House members urge Bush to send envoy to Sudan

WASHINGTON – The U.S. needs to make a “renewed effort” to calm the civil wars and genocide in Sudan, two House members said Tuesday.

They called for the Bush administration to create the post of special U.S. envoy to Sudan and to appoint someone to fill the job. The House members also urged the administration to use $250,000 included in the Emergency Supplemental Act to establish the U.S. envoy to Sudan post and to support staffing and travel for the envoy.

“The supplemental’s been signed, and still we have absolutely no activity by the State Department,” Rep. Frank Wolf, R-Va., said. “The deployment of a special envoy would send a clear message to Khartoum that the United States is committed to trying everything possible to bring peace.”

He said that since 2004 there has been a bipartisan effort to get an envoy to Sudan.

“Men are still being killed, women are still being raped, children are growing up in refugee camps and the world has been paralyzed to stop it,” he said. “Today we call on the administration for the immediate appointment of a special envoy for Sudan.”

Wolf has visited Sudan five times and said there is an “immediate” need for an envoy “to focus like a laser beam on this issue.”

Rep. Chris Smith, R-N.J., chair of the House subcommittee on Africa, global human rights and international operations, has also visited Darfur and called the situation “a matter of utmost urgency.”

The genocide in Darfur began in 2003 and has left as many as 400,000 people dead and more than 2 million displaced. The United Nations reported Tuesday that 25,000 North Darfur civilians were displaced over the last three weeks due to clashes between Sudanese government forces, allied militias and rebel groups.

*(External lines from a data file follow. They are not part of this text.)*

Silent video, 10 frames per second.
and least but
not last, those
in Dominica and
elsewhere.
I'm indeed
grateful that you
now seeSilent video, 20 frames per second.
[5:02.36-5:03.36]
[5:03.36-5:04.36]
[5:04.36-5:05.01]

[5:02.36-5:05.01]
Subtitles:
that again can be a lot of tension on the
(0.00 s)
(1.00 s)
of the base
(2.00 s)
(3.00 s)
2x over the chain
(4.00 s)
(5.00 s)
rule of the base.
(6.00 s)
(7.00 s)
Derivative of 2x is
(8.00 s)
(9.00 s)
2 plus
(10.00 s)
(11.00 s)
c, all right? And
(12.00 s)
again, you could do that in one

Two landmark peace agreements in the region were signed earlier this year, but progress in enforcing them has slowed.The Comprehensive Peace Agreement was signed in January by the Sudanese government and the Sudan People’s Liberation Movement. The other, the Darfur Peace Agreement, was signed in May by the Sudanese government and the Sudan Liberation Army, only one of three major groups involved in the civil war.

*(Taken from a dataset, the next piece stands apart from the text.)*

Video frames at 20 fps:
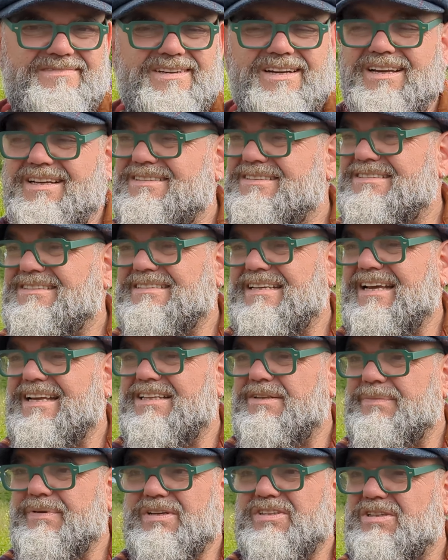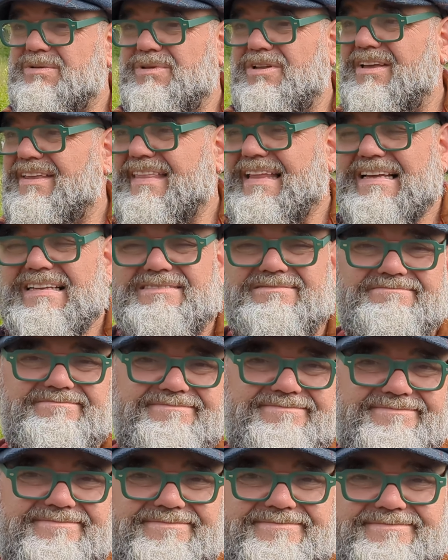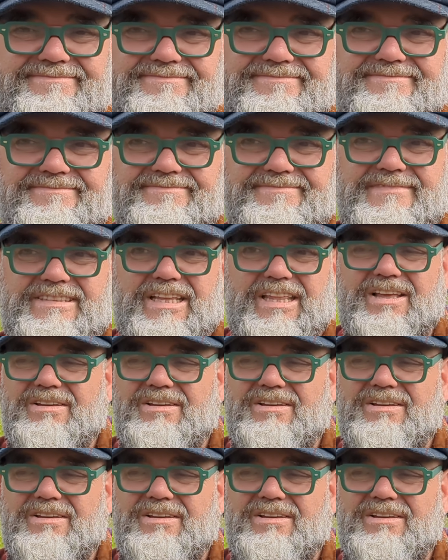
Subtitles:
I understand it because I'm like that. You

Wolf said “key provisions” in both acts were being ignored, and Smith said a U.S. envoy would “shepherd, promote and ensure” the implementation of the two agreements.

Wolf said the resignations of Deputy Secretary of State Robert Zoellick and Roger P. Winter, who was named special representative of the deputy secretary of state for Sudan just before his resignation, means no one person is “focusing on Sudan.”

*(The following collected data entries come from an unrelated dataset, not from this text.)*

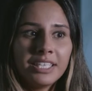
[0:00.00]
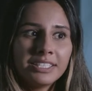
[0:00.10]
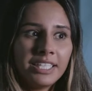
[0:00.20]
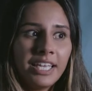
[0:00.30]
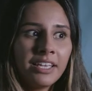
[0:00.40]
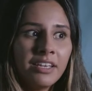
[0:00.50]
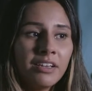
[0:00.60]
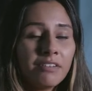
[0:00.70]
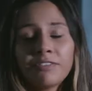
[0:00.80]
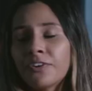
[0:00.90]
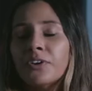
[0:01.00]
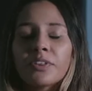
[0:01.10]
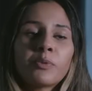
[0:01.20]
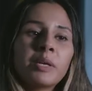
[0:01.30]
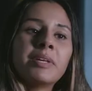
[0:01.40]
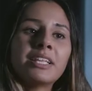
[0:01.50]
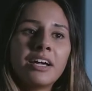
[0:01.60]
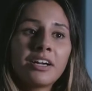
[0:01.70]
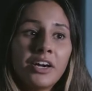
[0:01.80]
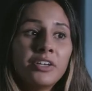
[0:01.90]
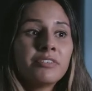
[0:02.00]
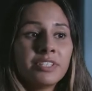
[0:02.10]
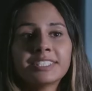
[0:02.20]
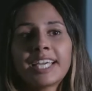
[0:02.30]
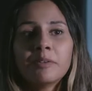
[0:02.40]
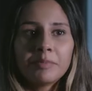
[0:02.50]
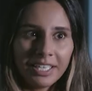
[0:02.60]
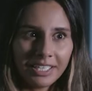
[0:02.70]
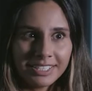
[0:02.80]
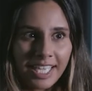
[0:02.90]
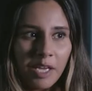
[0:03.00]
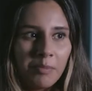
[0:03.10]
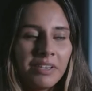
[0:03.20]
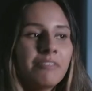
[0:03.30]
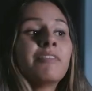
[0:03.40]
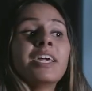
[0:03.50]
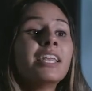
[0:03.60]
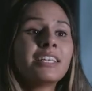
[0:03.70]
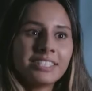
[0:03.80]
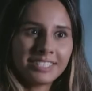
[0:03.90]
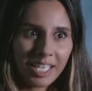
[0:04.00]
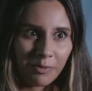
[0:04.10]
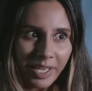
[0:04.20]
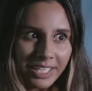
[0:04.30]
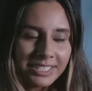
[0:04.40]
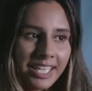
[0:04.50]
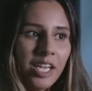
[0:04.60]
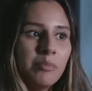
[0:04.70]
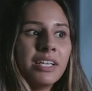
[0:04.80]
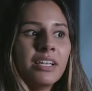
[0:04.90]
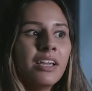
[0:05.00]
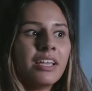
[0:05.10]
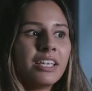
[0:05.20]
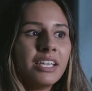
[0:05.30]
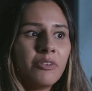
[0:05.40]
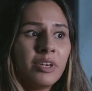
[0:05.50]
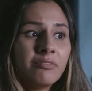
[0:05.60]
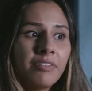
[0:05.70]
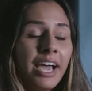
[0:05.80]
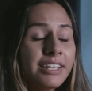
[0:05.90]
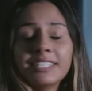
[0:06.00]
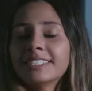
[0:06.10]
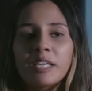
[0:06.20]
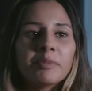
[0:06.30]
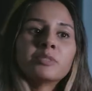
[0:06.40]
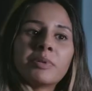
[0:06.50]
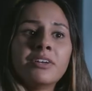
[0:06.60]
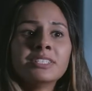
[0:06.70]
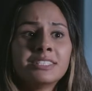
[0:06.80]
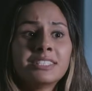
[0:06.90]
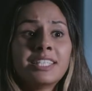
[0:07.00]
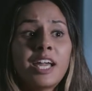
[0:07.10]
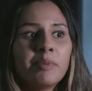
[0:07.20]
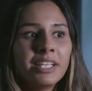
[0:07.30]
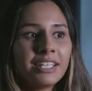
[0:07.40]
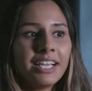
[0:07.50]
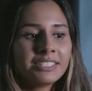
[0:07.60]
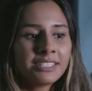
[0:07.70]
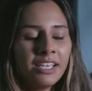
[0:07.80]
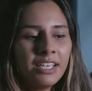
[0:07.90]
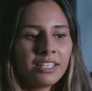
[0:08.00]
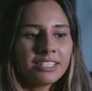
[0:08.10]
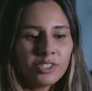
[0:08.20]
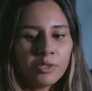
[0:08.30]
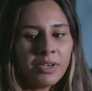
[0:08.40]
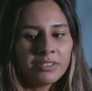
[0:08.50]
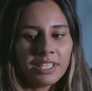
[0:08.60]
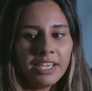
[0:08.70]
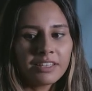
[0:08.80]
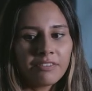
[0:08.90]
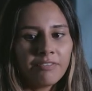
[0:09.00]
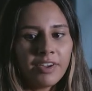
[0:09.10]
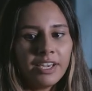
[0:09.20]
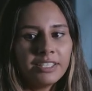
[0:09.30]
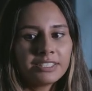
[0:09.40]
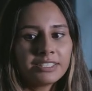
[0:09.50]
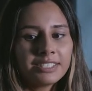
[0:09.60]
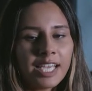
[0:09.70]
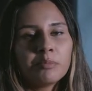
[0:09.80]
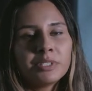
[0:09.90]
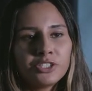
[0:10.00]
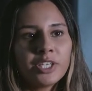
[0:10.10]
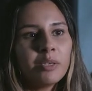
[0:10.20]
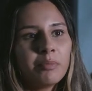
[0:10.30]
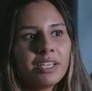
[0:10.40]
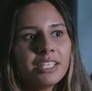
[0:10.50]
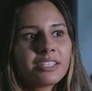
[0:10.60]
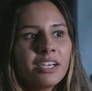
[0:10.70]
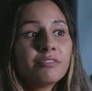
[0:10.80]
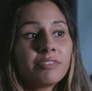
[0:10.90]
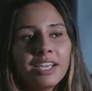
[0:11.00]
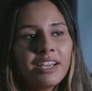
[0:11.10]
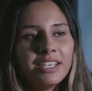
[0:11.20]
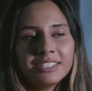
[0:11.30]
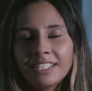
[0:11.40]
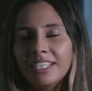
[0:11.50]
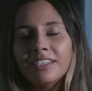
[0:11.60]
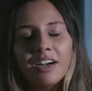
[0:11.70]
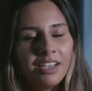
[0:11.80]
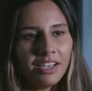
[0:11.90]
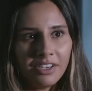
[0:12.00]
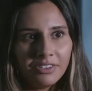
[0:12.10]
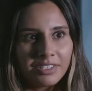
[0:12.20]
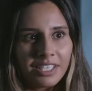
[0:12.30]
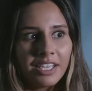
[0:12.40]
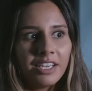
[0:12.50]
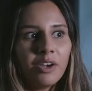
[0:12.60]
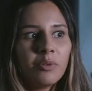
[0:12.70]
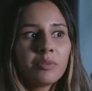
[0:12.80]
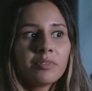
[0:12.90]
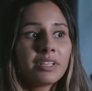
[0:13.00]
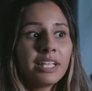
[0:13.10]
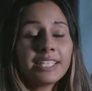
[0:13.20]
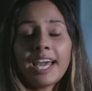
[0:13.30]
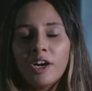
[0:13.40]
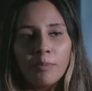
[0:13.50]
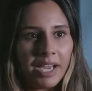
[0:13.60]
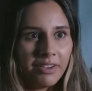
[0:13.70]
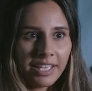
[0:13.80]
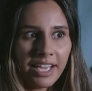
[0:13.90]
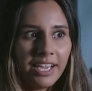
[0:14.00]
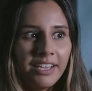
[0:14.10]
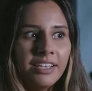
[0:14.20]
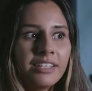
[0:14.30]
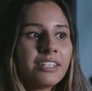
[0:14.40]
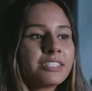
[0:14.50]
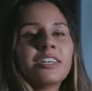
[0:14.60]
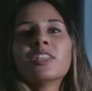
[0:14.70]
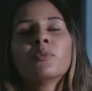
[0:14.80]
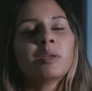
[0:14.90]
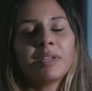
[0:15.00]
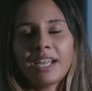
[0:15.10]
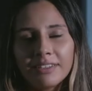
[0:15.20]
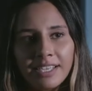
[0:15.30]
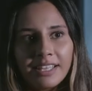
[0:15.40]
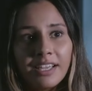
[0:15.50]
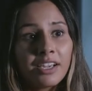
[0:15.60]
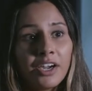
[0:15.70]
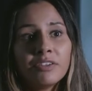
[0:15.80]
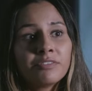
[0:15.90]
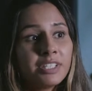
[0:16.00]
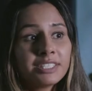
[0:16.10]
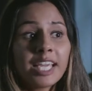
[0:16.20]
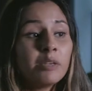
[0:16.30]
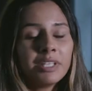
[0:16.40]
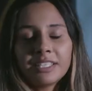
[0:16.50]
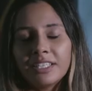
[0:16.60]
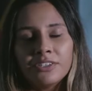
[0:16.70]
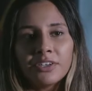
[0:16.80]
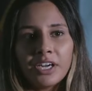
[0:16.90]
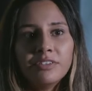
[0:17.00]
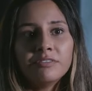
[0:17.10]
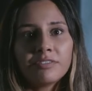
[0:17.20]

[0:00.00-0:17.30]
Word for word: they see four other women that are going through the same thing as them and are feeling the same way as them and, you know, have had the same experiences as them. And that's that's almost like the first step to treatment is kind of realizing that you're not alone. You mm-hmm. know, there's help out there. There's other women out there that are going through the same thing that you're going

“Who would you call today?” Wolf asked. “Who would anyone call?”

Wolf and Smith agreed that Tony P. Hall, former U.S. ambassador to the U.N. Agencies for Food and Agriculture in Rome, would be a good Sudan envoy.

Hall, a Democrat, represented Ohio in the House of Representative for more than 20 years.Wolf and three other House members, all co-chairs of the Congressional Caucus on Sudan, wrote Bush in late June urging that he appoint the envoy. More than 160 House members signed the letter, according to Wolf’s office.

Last week, Wolf and Smith met with Salva Kiir Mayardit, Sudan's first vice president and president of Southern Sudan, and had what Smith called “candid” talks about international relations.

“He is concerned that there is a lack of intention on the part of the international community, including the United States,” Smith said. “Whether it be the problems in the Middle East or the problems with North Korea, there’s always something clamoring for attention, but in Darfur, every day men women and children die needless deaths.”

The State Department declined to comment.